Now it was his turn to speak. There was something he’d sworn he would tell her, and for past few days, he had done his best to work on his creative block.


Peering at the yellow tinted paper 

folded in his lap, Tea studied his craft of transliteration,  


" सुनो

एक गली हैं,

जहां कुल्हड़ टूटने जाते हैं।

उस गली में मिलना मुझे

हाथ थाम कर खड़े होंगे हम

और पीएंगे किसी कुल्हड़ में चाय।


 क्यों?


क्योंकि जरूरी हैं।

जरूरी हैं याद रखना

की जो चीज़े टूट जाती हैं

वो भी कभी पूरी थी।

एक याद थी, एक मोहब्बत थी।

जैसी हमारी कहानी।

जो सदियों पुराने किसी दिसंबर में

शुरू हुई थी

एक कप चाय के साथ।।"


Tea looked at him now, her face contorted with sorrow. Rohan stood up and stacked his plate on top of hers. He carried the plates to the sink, but instead of running the tap he looked out the curtained entrance window without grille. Outside the evening, was still warm. Tea had turned the lights off. 


What do you see ? 


She asked Rohan, " What do you see outside this window ? " 


He turned to her , briefly.


He paused, as if to gauge whether he can trust her, then says : " It's not always about what you see. It is sometimes about the things you cannot ".


Tea smiled. Asking him, this time.


 What are the things you cannot see ? 


"The bills lying down in my study drawer.

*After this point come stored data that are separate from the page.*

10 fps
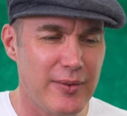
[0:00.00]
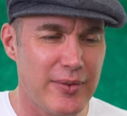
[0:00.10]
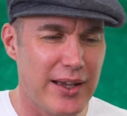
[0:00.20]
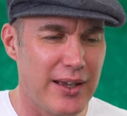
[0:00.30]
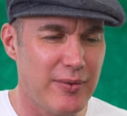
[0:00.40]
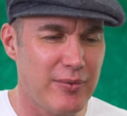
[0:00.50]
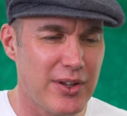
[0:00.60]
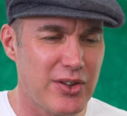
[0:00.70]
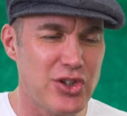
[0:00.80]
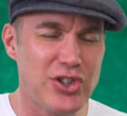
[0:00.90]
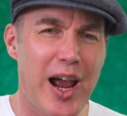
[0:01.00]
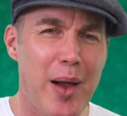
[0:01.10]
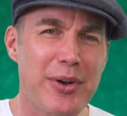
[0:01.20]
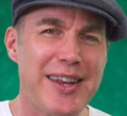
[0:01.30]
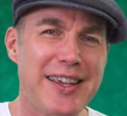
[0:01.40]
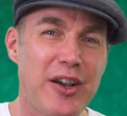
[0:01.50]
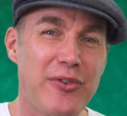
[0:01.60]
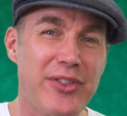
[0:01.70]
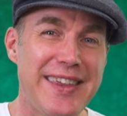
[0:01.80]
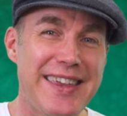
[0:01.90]
Uh, the sharpening
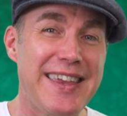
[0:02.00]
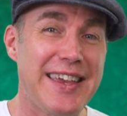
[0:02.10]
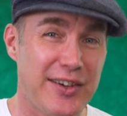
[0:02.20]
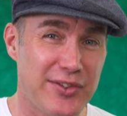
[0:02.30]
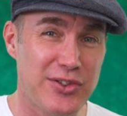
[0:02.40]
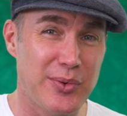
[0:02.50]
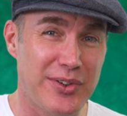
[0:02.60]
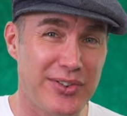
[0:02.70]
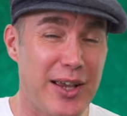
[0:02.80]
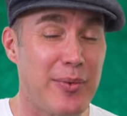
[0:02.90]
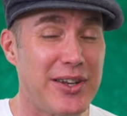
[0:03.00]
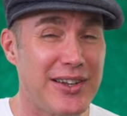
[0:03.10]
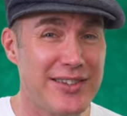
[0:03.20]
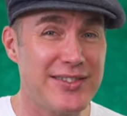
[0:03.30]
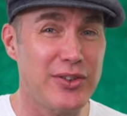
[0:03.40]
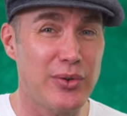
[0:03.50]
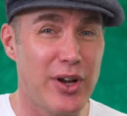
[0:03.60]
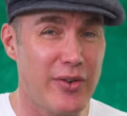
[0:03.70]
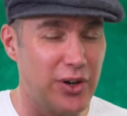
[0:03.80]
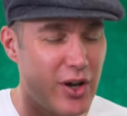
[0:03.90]
of the ear, shall we say. When you're listening to it
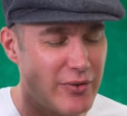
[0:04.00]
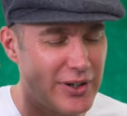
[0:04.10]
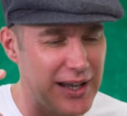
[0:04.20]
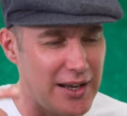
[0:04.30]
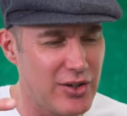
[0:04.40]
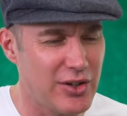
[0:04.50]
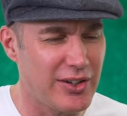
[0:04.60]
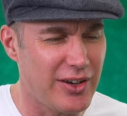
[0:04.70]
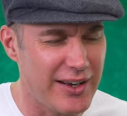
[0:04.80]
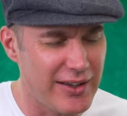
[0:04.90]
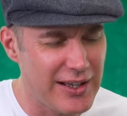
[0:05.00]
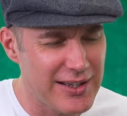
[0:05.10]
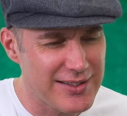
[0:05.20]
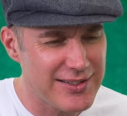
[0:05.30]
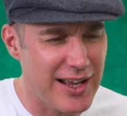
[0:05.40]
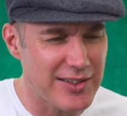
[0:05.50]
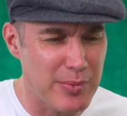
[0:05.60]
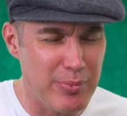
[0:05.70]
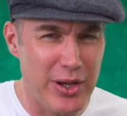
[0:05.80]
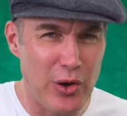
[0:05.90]
over and over again, you can kind of start to
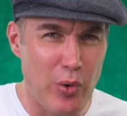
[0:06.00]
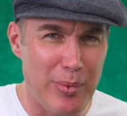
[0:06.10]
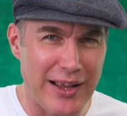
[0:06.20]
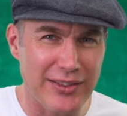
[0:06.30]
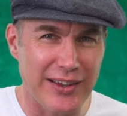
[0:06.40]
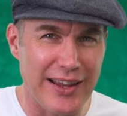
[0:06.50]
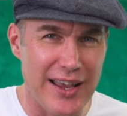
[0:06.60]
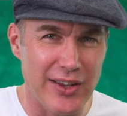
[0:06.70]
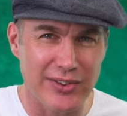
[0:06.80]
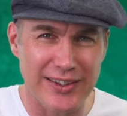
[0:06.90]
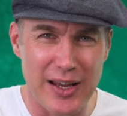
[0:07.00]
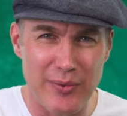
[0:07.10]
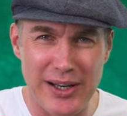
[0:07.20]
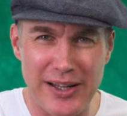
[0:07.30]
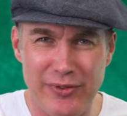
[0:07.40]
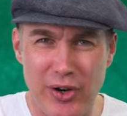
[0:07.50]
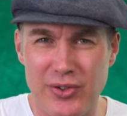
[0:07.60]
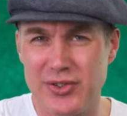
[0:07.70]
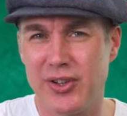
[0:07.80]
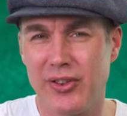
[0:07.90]
peel back the layers and get really
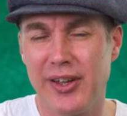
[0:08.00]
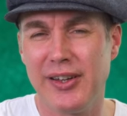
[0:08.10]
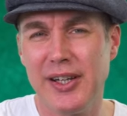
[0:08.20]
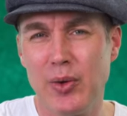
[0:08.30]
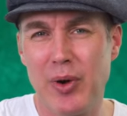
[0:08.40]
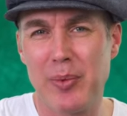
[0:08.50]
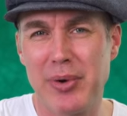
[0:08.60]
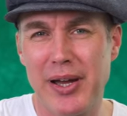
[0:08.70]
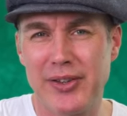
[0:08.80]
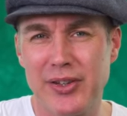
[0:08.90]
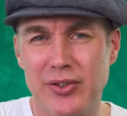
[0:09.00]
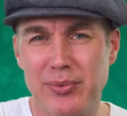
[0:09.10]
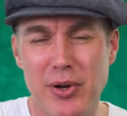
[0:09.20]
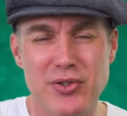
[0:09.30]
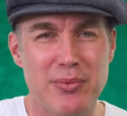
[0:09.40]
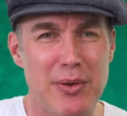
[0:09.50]
focused on the one part that you're supposed to be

My mother's phone calls, which I leave unanswered because I don't know how to give an honest answer to, "How are you?" Laundry. Oh, piles and piles of laundry stacked at the foot of the bed. Faces of friends which would lighten up my day. But are a hundred of miles away from me. Somewhere, there's also a warm winter sun, shining over the hills of my hometown. And somewhere, there is a girl

still wondering why I never replied to her letters ". " 


" Aah, I see", Tea told him. You gaze to forget. 


 " Don't we all? " Rohan mumbled under his breath. 


She came back to the table and sat down, and after a moment Rohan joined her. Tears welled behind their eyelids, for the things they now knew.